DONNELLY, J., dissenting.
{¶ 19} In Santos v. Ohio Bur. of Workers’ Comp., 101 Ohio St.3d 74, 2004-Ohio-28, 801 N.E.2d 441, ¶ 17, this court determined that when the Bureau of Workers’ Compensation (“BWC”) unlawfully retains funds to which it is not entitled, “an action to correct the unjust enrichment of thе BWC” is an equitable claim for restitution. Santos remains good law. See Cirino v. Ohio Bur. of Workers’ Comp., 153 Ohio St.3d 333, 2018-Ohio-2665, 106 N.E.3d 41, ¶ 28 (lead opinion citing Santos with approval). Yet the majority opinion today determines that an action seeking restitution of funds that the BWC unlawfully collected from the city of Cleveland is not an equitable action. In this case, the majority opinion brushes aside Santos, without overruling it, by linking its view of restitution to the view espoused by the United States Supreme Court. See Majority opinion at ¶ 16, relying on Montanile v. Natl. Elevator Industry Health Benefit Plan Bd. of Trustees, __U.S. __, 136 S.Ct. 651, 658, 193 L.Ed.2d 556 (2016). In doing so, it has essentially determined that a court can never order restitution of money.
{¶ 20} The majority opinion states, “It is inconceivable how money belonging to Cleveland could ‘clearly be traced to particular funds or property’ in the BWC’s possession * * *.” Majority opinion at ¶ 17, quoting Great-West Life & Annuity Ins. Co. v. Knudson, 534 U.S. 204, 213, 122 S.Ct. 708, 151 L.Ed.2d 635 (2002). I agree with the statement, but I disagree with the import the majority gives it. If a party can avoid a claim for restitution of money simply by commingling funds, then there will never be a successful claim for restitution of money. The
{¶ 21} There is no reason to adopt the untenable position that when money that was unlawfully received cannot be traced tо particular funds, restitution is not available. Money is not like most assets—it is intrinsically fungible. When a person seeks the return of $100, he or she never insists that the $100 be the exact same bills possessed previously; any $100 will do just fine—for that matter, so will a check or an electronic transfer. Other assets are different, when a person seeks restitution of а ring, he or she is seeking a specific ring; rings have specific differentiating characteristics, both good and bad. Whereas one hundred dollars is one hundred dollars.

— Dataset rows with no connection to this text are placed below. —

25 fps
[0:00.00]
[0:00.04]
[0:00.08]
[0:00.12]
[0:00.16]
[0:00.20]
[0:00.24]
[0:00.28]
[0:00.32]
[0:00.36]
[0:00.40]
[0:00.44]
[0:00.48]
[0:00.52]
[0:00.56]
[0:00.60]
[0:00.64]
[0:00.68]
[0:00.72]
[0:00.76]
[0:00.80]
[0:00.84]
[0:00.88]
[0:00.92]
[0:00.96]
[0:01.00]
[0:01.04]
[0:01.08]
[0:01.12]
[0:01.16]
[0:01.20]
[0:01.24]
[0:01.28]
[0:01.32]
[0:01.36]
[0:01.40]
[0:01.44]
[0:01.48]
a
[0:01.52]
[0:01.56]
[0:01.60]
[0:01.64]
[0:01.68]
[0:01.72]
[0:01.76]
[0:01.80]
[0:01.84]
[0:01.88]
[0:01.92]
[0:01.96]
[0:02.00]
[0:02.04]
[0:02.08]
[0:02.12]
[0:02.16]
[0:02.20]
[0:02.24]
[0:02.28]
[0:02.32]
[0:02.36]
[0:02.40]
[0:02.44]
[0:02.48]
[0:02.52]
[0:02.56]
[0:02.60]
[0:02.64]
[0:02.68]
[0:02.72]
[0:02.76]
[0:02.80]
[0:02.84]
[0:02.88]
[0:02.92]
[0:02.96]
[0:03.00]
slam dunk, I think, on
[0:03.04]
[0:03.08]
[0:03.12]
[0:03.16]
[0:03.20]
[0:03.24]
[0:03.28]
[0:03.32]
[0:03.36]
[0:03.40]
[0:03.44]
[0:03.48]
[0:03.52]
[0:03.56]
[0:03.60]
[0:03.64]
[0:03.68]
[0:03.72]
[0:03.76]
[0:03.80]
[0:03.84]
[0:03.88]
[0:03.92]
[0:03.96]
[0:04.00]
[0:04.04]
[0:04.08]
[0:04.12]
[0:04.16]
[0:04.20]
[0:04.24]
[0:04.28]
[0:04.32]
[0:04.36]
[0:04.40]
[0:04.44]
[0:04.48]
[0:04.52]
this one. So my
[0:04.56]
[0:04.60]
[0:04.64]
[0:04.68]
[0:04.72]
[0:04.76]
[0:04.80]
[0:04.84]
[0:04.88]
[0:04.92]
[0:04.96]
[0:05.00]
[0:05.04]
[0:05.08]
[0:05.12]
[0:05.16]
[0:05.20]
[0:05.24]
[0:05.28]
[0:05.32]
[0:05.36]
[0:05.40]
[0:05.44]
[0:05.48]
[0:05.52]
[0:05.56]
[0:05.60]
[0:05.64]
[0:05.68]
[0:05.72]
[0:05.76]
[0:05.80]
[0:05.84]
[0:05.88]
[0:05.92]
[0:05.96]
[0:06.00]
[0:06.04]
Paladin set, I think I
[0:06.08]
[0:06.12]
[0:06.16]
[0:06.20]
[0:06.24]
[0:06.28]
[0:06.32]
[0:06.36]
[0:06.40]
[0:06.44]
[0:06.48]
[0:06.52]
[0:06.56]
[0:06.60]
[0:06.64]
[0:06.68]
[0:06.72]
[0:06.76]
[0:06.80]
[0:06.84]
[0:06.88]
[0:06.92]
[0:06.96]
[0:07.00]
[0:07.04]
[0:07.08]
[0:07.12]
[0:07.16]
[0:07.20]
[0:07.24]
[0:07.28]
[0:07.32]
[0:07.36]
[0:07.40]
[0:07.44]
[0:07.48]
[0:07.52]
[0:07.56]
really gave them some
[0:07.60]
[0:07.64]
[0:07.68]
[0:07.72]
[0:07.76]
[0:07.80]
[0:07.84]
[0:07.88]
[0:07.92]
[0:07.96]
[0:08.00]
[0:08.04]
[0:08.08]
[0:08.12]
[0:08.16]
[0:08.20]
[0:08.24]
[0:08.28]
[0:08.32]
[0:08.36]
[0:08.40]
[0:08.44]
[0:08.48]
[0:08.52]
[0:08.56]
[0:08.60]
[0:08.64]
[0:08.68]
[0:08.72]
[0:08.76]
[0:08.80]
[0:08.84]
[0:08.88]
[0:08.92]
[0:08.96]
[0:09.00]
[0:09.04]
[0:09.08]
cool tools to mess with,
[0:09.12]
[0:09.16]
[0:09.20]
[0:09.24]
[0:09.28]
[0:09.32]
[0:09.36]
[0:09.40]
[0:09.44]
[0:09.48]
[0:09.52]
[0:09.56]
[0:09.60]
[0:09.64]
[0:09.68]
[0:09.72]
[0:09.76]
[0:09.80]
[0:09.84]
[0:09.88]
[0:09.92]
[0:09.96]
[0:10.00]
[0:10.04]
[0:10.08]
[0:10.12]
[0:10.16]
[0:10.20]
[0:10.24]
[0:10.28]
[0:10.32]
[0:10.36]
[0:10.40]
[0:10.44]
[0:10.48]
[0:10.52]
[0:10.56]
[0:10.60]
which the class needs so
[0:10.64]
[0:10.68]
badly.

{¶ 22} The BWC has assets in excess of $28 billion. See Fiscal Year 2018 Annual Report of the Ohio Bureau of Workers’ Compensation, https://www.ic.ohio.gov/news/annualreport_pdfs/bwc_ic_annual_2018.pdf (accessed Jan. 21, 2020) at page 3 [https://perma.cc/2KKQ-DG82]. It does not keep those funds in discernible stacks of bills and coins. That should not render it immune from a claim for restitution of money. The BWC was found to have overcharged Cleveland by $4,524,392, and it has ample funds available from which to make restitution.
{¶ 23} Cleveland is not seeking damages or any other legal remedy. Cleveland is not seeking one penny more than the $4,524,392 that it was unlawfully overcharged. Based on Santos, 101 Ohio St.3d 74, 2004-Ohio-28, 801 N.E.2d 441, I conclude that Cleveland’s claim is in equity. I would affirm the sound judgment of the court of appeals. Accordingly, I dissent.
Dave Yost, Attorney General, Benjamin M. Flowers, Deputy Solicitor, Michael J. Hendershot, Chief Deputy Solicitor, and Stephen P. Carney, Deputy Solicitor; and Taft, Stettinius & Hollister, L.L.P., James D. Abrams, and Michael J. Zbiegien Jr., for appellant.
Garry E. Hunter, urging affirmance for amicus curiae, the Ohio Municipal League.